Les opérateurs de fret ferroviaire dans une situation financière fragile

Lors d’une conférence de presse, qui s’est tenue le 27 mars dernier au siège de l’AFRA (Association française du rail), Alain Thauvette, président de cette association, a dressé le bilan des dix ans d’ouverture à la concurrence dans le secteur du fret ferroviaire en France.

Après avoir rappelé que l’activité du transport de marchandises sur le rail s’était fortement dégradée avant l’ouverture à la concurrence du trafic intérieur dans toute l’Union européenne le 31 mars 2006, Alain Thauvette a démontré, chiffres à l’appui, que l’arrivée des nouveaux entrants a permis de dynamiser l’ensemble du marché français.
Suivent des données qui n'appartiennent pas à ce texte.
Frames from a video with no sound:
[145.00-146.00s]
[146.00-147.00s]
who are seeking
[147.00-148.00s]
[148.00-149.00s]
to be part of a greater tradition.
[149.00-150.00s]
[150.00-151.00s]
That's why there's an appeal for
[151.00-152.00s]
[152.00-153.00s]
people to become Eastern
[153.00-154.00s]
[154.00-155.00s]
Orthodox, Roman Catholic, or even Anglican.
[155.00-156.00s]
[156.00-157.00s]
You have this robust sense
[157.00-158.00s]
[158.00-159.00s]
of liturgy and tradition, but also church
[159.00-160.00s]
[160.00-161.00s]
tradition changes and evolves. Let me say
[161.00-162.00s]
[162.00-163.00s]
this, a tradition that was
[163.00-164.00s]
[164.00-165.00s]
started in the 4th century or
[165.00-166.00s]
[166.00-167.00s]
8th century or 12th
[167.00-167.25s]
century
En moins de dix ans, avec un chiffre d’affaires de 370 millions d’euros en croissance de 6%, les opérateurs ferroviaires fret ont créé près de 2 500 emplois conquis progressivement, et se sont emparés de 27,4 % du trafic total au troisième trimestre 2014 (voire plus du tiers même si l’on compte VFLI, la filiale privée de l’opérateur historique).
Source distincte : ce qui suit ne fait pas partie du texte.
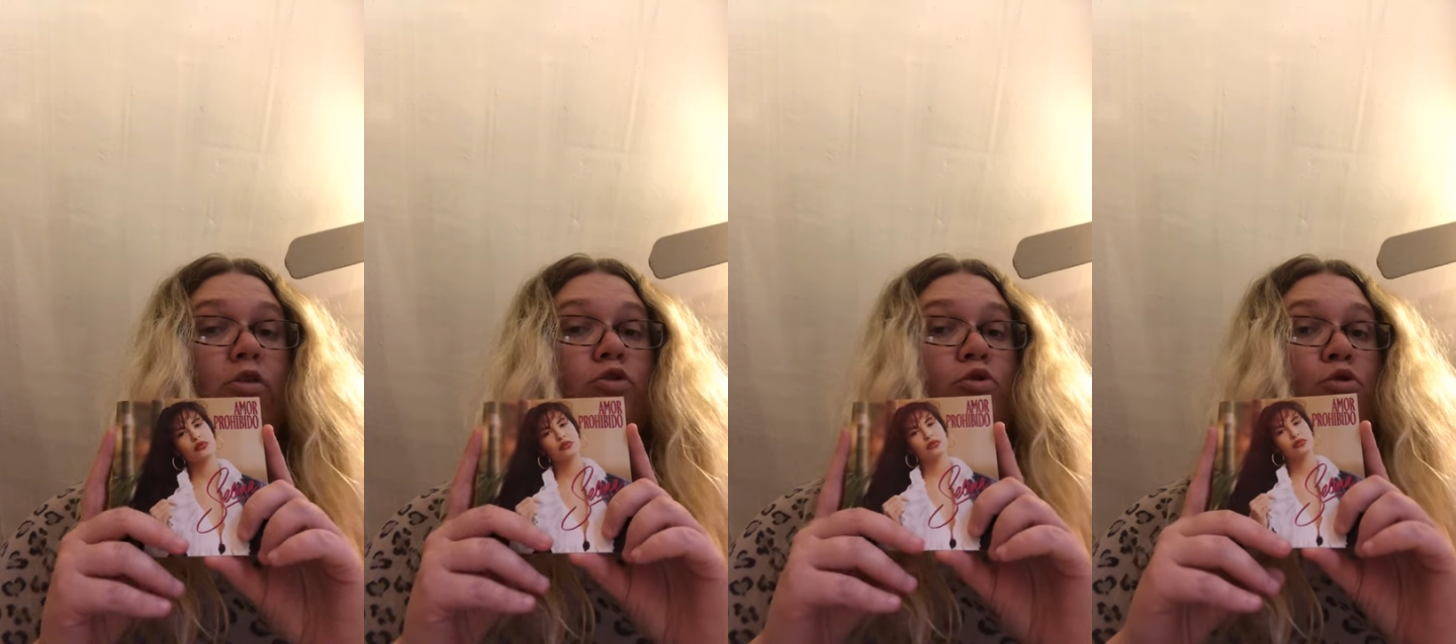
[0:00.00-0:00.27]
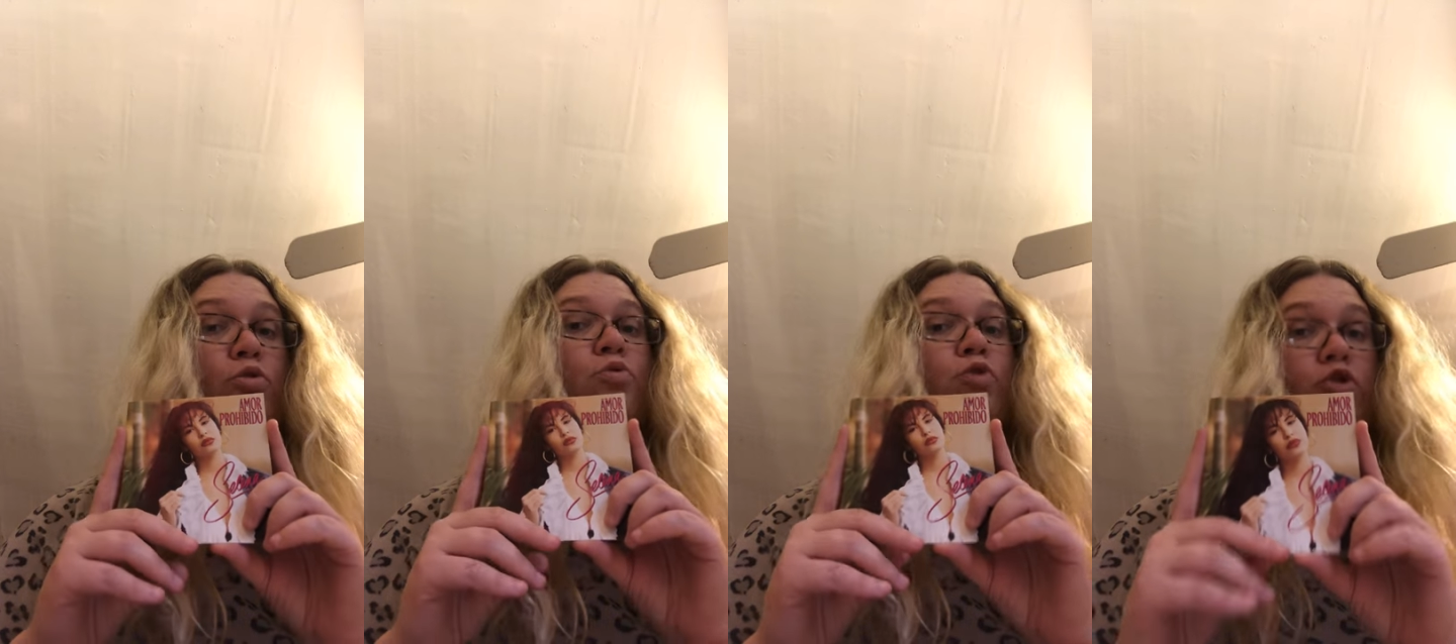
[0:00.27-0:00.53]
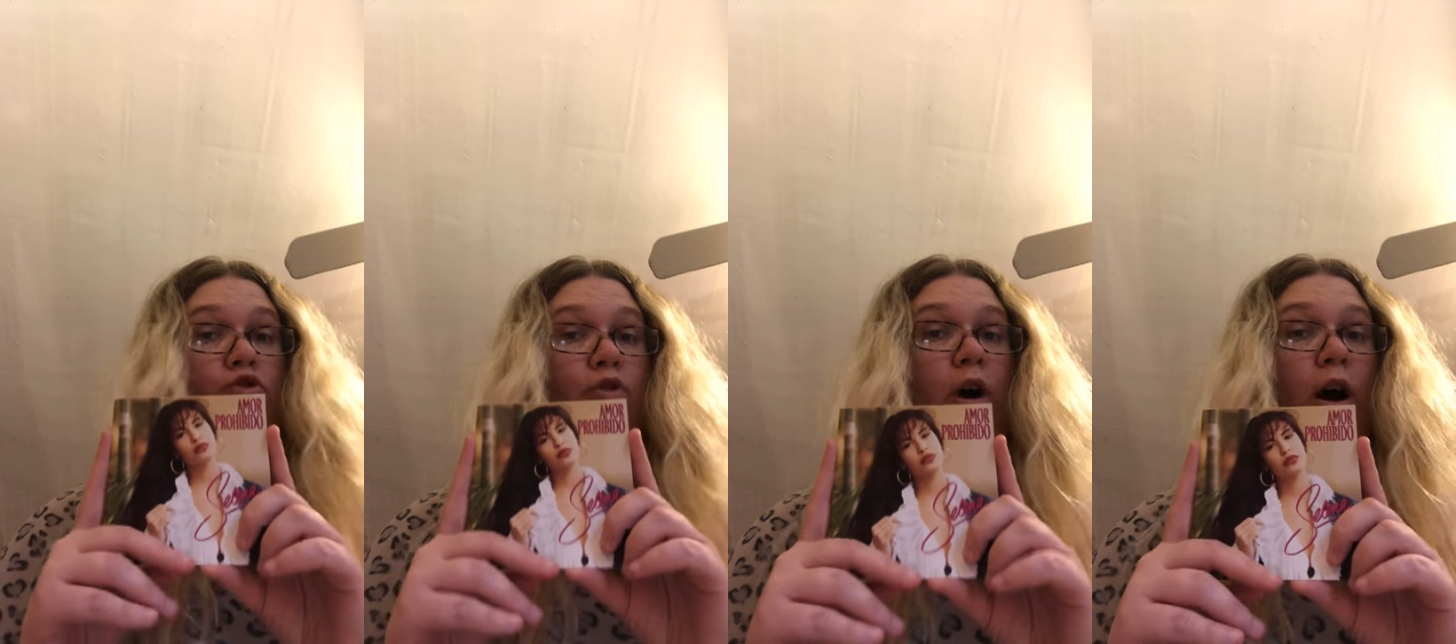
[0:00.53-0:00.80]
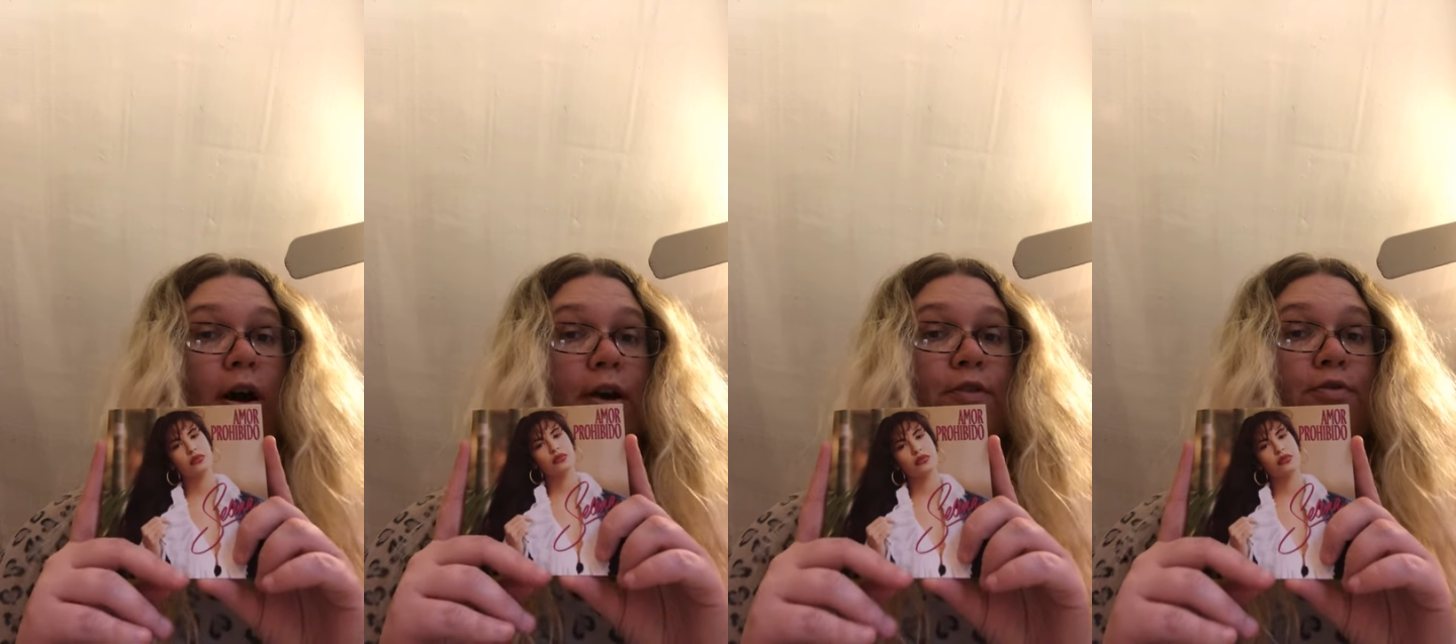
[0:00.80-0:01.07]
to
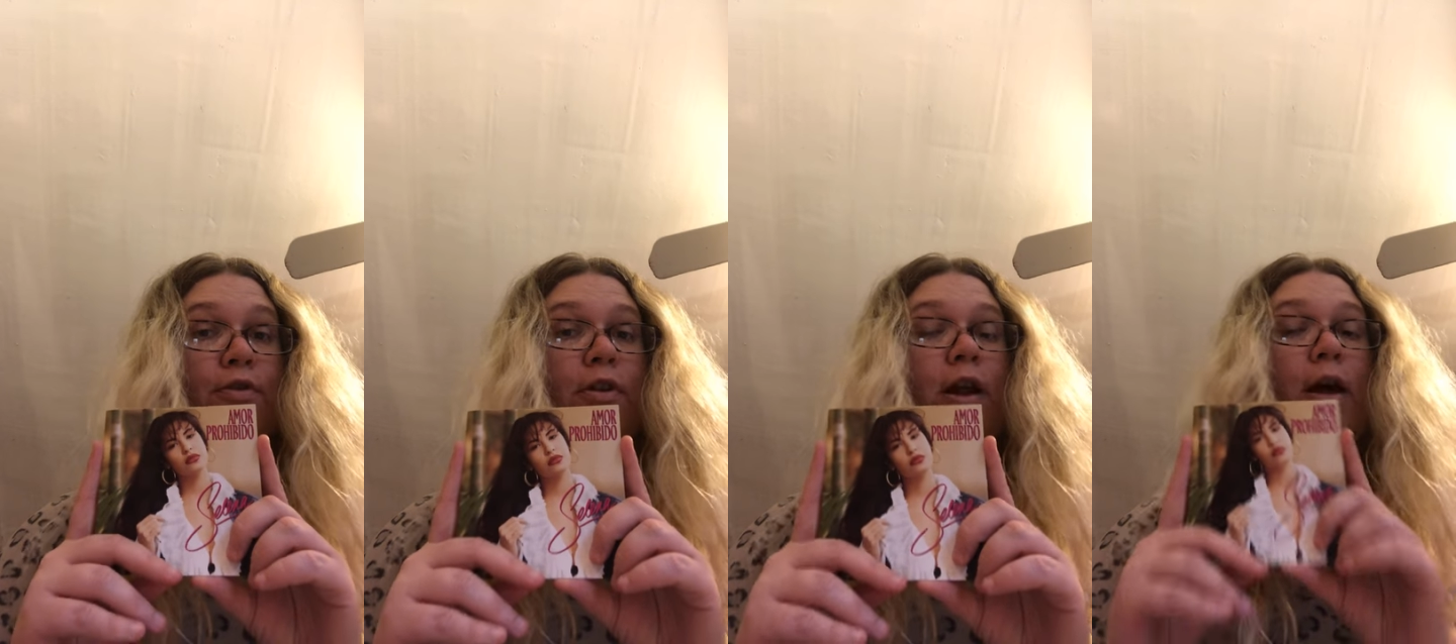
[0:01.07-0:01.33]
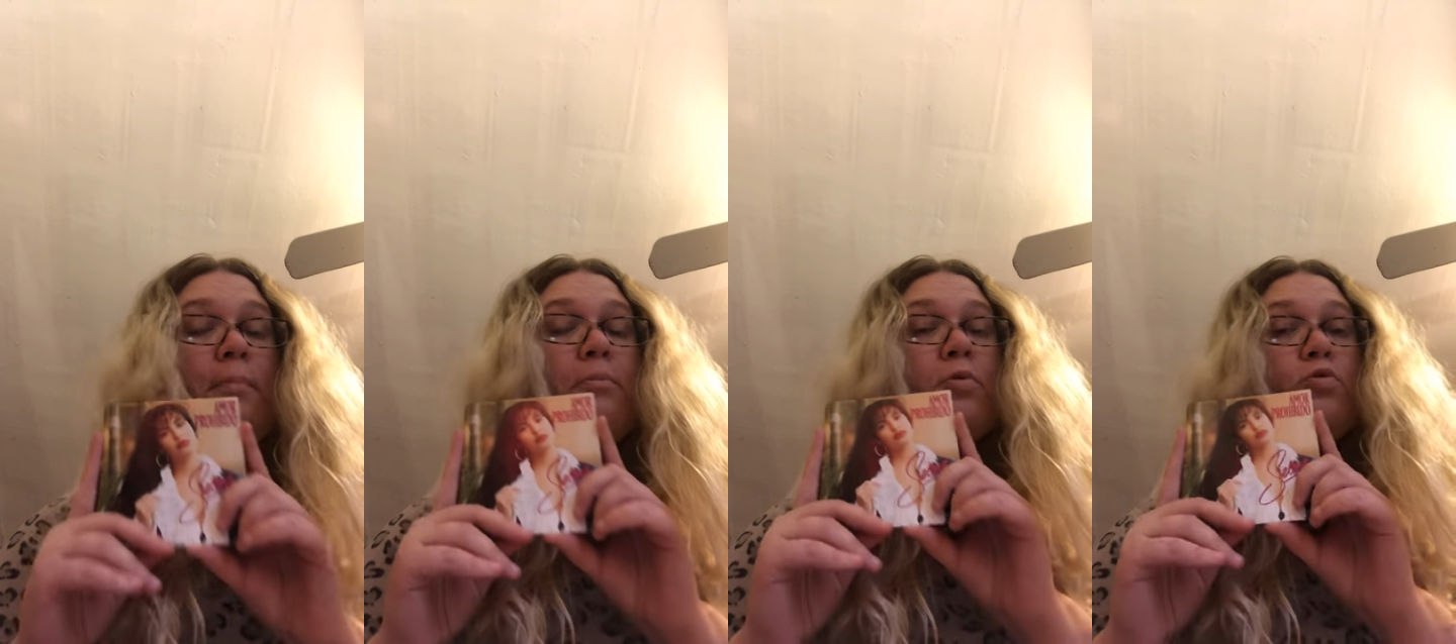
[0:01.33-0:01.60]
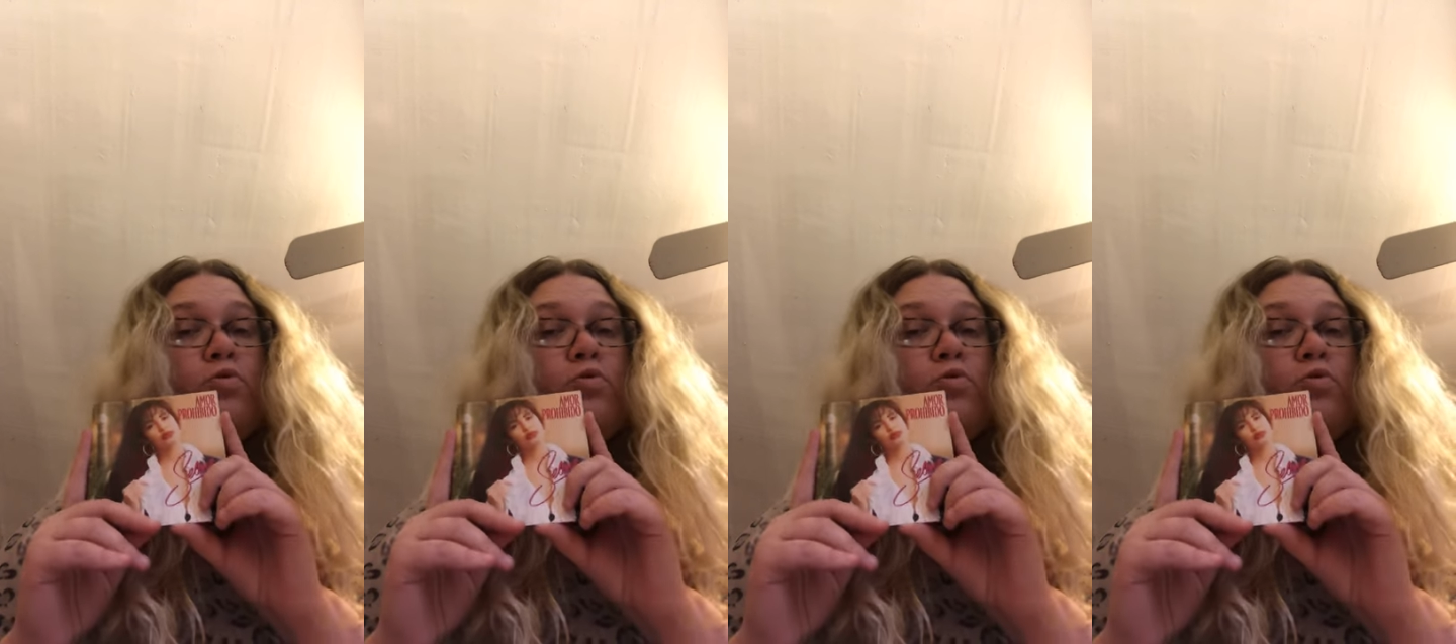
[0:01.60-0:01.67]
draw it for them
Cette nouvelle dynamique a contribué largement au report modal de la route vers le rail constaté depuis lors. Malgré les grèves de la SNCF du mois de juin et les difficultés de circulation en Ile-de- France fin 2014, les membres de l’AFRA ont transporté environ 8,8 milliards de tonnes- kilomètres de marchandises. On constate surtout que les grèves de juin se sont traduites, au 2e trimestre, par une baisse du trafic de 3,2 % par rapport au trimestre précédent, et de 5 % par rapport au 2e trimestre 2013.
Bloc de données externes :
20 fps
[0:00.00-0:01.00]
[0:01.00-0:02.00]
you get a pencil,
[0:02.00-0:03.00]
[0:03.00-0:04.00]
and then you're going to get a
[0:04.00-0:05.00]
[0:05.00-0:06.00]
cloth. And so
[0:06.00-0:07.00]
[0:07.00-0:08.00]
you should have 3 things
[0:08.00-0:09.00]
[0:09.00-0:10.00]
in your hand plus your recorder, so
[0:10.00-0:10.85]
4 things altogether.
Si ces chiffres font état d’une progression finalement plus rapide que celle qui a été constatée en Allemagne au cours des premières années qui ont suivi l’ouverture à la concurrence du fret en 1994, il n’en reste pas moins que les opérateurs alternatifs du marché français restent aujourd’hui dans une situation financière relativement fragile et qu’ils attendent des pouvoirs publics une série de mesures susceptibles de préserver la compétitivité du rail par rapport à la route.